Ceci n'est pas un blog de voyage. J'en vois pourtant défiler des paysages sous les ailes des avions, mes
passeports passent par des mains de toutes les couleurs, j'ai attendu mon tour devant les postes-frontières high-tech de New York ou des tables mal calées au fin fond du Congo, mes sacs se
patinent de la poussière des villages d'Ethiopie, s'esquintent sur les escaliers de Bénarès ou dans les ruelles des camps de réfugiés du Liban...
Retrouver l'énergie première des choses
Ici, il s'agira pourtant d'une autre aventure. Celle qui consiste à se dépouiller de tout ce dont notre apprentissage nous charge pour mieux nous protéger, nous rassurer, pour nous inculquer les
codes qui en imposent... Tout ce qui fait écran, qui met une distance entre nous et l'essentiel, l'énergie première des choses.
Comme le passe-muraille de Marcel Aymé, je franchis les frontières des catégories et des procédures, qui enferment l'esprit sous la lettre, l'humain derrière le rôle social.
L'aventure, c'est d'apprendre à voir le monde à travers le regard des autres, en particulier à travers le regard de ceux que la pensée légitime et installée disqualifie. Perdre ses
repères.
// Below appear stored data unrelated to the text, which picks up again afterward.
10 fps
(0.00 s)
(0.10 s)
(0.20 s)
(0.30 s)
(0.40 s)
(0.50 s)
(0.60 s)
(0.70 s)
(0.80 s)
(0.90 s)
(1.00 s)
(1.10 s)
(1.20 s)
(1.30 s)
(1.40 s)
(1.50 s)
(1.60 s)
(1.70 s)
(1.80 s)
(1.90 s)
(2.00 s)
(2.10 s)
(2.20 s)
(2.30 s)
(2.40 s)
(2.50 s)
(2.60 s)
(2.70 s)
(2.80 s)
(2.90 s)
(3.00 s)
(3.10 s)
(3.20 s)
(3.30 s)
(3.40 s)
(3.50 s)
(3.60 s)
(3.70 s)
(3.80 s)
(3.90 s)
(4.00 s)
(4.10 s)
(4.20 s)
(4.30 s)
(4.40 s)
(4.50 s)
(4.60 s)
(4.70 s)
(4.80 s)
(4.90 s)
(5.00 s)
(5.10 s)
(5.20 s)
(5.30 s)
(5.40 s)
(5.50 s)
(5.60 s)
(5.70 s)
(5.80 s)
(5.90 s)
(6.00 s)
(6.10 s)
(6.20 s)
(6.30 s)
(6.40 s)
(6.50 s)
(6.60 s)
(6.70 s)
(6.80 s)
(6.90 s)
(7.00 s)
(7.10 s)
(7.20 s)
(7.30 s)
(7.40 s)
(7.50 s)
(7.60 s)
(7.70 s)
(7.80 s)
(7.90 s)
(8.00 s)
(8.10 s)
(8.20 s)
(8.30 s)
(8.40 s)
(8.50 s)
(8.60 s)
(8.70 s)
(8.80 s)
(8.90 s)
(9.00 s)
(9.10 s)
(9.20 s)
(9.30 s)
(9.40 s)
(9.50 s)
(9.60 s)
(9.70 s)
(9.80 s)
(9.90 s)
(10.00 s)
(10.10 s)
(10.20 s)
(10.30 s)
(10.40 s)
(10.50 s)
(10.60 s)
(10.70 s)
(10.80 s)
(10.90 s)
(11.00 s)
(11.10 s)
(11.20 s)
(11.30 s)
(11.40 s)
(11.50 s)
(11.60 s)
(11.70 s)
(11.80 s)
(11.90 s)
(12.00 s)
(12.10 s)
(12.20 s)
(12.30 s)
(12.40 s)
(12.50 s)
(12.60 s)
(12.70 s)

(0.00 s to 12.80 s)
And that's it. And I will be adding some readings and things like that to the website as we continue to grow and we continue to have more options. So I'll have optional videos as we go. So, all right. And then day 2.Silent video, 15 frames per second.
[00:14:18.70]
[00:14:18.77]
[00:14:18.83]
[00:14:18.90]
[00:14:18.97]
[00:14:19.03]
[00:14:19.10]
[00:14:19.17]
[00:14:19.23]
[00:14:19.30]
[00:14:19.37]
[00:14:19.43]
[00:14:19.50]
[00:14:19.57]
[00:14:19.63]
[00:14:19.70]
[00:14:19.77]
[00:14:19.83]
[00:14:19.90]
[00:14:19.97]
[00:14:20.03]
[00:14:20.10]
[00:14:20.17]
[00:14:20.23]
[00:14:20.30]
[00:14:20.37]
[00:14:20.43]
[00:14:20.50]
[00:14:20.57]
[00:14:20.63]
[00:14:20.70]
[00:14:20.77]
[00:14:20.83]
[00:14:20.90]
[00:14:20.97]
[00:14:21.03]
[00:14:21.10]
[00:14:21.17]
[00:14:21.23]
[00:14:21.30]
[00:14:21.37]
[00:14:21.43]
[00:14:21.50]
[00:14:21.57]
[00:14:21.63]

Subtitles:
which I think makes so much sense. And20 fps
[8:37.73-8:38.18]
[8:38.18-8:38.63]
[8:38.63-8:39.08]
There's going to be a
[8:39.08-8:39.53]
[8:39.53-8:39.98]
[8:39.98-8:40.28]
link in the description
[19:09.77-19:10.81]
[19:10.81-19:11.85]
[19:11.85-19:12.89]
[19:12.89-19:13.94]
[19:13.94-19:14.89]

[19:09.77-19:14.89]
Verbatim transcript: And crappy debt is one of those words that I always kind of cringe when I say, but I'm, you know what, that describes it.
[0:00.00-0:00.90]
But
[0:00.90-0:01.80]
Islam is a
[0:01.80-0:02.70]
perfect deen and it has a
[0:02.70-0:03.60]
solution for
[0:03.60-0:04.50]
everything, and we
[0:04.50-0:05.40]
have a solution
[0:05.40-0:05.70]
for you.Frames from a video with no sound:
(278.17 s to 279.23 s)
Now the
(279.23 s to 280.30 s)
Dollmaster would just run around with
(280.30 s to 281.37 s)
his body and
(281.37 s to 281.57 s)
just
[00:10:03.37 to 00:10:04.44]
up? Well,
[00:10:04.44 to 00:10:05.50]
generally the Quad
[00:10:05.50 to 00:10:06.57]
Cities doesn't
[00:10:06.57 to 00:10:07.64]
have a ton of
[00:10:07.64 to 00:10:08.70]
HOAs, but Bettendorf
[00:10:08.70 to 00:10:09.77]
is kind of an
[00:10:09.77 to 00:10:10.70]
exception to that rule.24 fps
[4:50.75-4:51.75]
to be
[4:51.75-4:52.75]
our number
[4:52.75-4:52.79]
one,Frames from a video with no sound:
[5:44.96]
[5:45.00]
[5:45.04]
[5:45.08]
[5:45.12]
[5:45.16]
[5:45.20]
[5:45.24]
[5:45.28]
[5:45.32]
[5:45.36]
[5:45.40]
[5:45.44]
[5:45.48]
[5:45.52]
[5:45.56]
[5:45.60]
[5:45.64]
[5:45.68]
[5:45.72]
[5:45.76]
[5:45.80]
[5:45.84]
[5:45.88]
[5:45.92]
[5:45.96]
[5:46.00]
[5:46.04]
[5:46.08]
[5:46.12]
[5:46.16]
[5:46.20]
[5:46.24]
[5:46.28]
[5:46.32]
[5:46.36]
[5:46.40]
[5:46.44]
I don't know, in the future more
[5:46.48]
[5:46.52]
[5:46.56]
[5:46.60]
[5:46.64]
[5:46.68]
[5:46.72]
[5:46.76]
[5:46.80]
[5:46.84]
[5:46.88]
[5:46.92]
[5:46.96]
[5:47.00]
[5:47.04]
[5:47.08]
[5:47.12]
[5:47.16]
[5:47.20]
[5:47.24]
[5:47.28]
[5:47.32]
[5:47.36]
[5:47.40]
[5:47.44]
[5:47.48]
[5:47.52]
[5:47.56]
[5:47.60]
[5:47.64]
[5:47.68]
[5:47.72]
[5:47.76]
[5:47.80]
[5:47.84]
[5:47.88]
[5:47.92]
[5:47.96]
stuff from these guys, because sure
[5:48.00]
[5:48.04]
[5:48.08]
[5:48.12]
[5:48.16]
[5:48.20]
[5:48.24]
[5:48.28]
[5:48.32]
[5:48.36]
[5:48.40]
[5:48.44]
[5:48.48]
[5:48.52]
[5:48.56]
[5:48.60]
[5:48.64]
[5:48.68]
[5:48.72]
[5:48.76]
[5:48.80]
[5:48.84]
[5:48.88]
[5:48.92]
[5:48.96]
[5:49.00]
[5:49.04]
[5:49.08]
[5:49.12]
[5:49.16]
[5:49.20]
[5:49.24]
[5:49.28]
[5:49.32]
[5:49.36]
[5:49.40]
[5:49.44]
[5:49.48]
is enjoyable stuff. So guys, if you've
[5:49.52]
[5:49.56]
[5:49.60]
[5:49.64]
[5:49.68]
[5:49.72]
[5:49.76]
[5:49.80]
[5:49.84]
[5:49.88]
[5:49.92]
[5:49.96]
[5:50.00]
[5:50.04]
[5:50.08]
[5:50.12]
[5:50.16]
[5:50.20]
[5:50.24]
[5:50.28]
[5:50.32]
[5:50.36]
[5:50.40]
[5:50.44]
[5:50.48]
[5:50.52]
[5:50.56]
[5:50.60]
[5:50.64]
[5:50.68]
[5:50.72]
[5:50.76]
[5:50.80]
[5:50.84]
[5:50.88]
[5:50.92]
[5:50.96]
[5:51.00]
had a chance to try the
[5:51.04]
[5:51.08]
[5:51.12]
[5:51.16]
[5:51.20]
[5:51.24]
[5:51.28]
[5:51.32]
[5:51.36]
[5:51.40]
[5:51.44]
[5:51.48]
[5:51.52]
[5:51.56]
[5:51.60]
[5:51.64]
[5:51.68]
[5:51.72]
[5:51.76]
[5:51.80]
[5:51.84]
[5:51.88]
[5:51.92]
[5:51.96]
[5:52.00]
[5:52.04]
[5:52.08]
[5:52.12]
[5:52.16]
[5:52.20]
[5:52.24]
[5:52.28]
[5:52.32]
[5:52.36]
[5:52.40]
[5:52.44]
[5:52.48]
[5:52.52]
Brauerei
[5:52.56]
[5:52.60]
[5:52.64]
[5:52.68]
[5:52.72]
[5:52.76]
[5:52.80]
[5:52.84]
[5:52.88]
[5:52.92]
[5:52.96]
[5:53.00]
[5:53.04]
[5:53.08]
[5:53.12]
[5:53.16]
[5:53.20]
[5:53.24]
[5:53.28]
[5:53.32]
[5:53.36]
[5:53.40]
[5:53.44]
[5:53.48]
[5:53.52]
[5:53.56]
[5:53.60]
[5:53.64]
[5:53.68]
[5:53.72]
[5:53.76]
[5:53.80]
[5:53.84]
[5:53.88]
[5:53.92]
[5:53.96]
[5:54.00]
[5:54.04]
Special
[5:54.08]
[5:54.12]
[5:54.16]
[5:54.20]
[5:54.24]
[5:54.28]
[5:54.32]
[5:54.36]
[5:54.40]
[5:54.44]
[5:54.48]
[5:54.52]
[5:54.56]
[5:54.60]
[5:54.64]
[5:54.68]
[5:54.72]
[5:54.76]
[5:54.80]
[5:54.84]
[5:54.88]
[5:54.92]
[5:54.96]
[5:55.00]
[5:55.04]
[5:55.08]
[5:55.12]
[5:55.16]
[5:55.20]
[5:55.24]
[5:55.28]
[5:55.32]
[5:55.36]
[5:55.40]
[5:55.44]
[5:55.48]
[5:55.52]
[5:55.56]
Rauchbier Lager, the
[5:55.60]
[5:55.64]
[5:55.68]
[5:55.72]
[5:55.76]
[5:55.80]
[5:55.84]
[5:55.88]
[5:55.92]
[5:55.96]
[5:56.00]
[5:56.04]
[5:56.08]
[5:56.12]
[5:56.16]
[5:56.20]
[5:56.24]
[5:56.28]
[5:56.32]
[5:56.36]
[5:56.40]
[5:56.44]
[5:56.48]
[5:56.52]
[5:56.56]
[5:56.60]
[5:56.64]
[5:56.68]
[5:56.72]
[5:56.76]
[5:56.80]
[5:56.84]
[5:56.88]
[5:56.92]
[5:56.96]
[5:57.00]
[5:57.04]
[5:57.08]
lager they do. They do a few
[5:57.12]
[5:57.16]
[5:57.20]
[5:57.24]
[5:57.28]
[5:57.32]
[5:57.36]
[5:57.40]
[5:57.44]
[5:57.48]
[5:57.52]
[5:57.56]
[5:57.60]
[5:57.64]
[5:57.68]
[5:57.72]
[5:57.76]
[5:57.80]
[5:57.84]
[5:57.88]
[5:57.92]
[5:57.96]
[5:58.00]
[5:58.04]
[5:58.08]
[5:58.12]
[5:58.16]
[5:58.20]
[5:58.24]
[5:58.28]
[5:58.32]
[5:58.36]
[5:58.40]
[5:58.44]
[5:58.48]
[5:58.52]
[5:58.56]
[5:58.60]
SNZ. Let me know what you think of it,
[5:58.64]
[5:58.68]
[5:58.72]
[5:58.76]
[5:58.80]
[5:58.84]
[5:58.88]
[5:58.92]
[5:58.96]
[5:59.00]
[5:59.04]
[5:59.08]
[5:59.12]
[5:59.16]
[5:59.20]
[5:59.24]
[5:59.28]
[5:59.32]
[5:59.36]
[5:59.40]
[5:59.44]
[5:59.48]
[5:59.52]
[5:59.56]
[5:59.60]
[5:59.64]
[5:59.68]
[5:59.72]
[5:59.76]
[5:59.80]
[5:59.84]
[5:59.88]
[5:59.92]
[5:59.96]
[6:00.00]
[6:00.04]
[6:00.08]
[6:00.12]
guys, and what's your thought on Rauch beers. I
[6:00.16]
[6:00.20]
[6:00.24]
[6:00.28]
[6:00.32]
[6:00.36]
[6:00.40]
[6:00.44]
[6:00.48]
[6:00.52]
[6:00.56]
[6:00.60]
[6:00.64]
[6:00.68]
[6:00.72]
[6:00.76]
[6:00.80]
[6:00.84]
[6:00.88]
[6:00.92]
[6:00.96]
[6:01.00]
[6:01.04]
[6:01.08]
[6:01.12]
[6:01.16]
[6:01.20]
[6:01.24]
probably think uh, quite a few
Ne pas prendre au mot les identités closes et dressées comme des monolithes, fiers et stupides, le cercle clos des narrations auto-justificatrices où se
confortent les postures victimaires.
Le provincialisme de
l'universel
Enlever les œillères d'une vision occidentalo-centrée, persuadée d'être le dépositaire exclusif de l'universel — « le provincialisme de l'universel », selon la juste expression de Jacques Berque. Barrière derrière laquelle ont été maintenus les
peuples colonisés — « Les races inférieures
» de Jules Ferry.
Je voudrais dissoudre les frontières auxquelles se heurtent les paroles des révoltés, les gestes de colère. Contre lesquelles
meurent aujourd'hui les jeunes Africains assoiffés d'horizon et d'avenir. Frontière de cette tranquille assurance qui permet de les reléguer dans l'oubli.
Frontières de béton et d'idéologie que les Israéliens érigent autour d'eux pour occulter le démenti qu'offre chaque instant de la dépossession des Palestiniens aux mythes sur lesquels se
construit la bonne conscience sioniste. Refoulé qui ne cesse pourtant de les hanter et que rien, ni acte de soumission, ni mesure de sécurité ne parvient à conjurer.
Echange en
humanité
Frontière que des siècles de domination, de mépris ont installée entre dominants et dominés, riches et pauvres, blancs et noirs. Barrière invisible autour de
laquelle se répartissent les rôles, qu'on le veuille ou non. Ces dernières années, j'ai eu le privilège de pouvoir côtoyer les plus humbles, j'ai appris à discerner ce mur de verre que
parfois, l'espace d'un regard, j'ai pu abolir pour mieux que se produise un échange en humanité.
C'est un long voyage jusqu'au plus vrai de soi que de se déshabiller du superflu qui permet la rencontre. Voilà l'objet de cette chronique.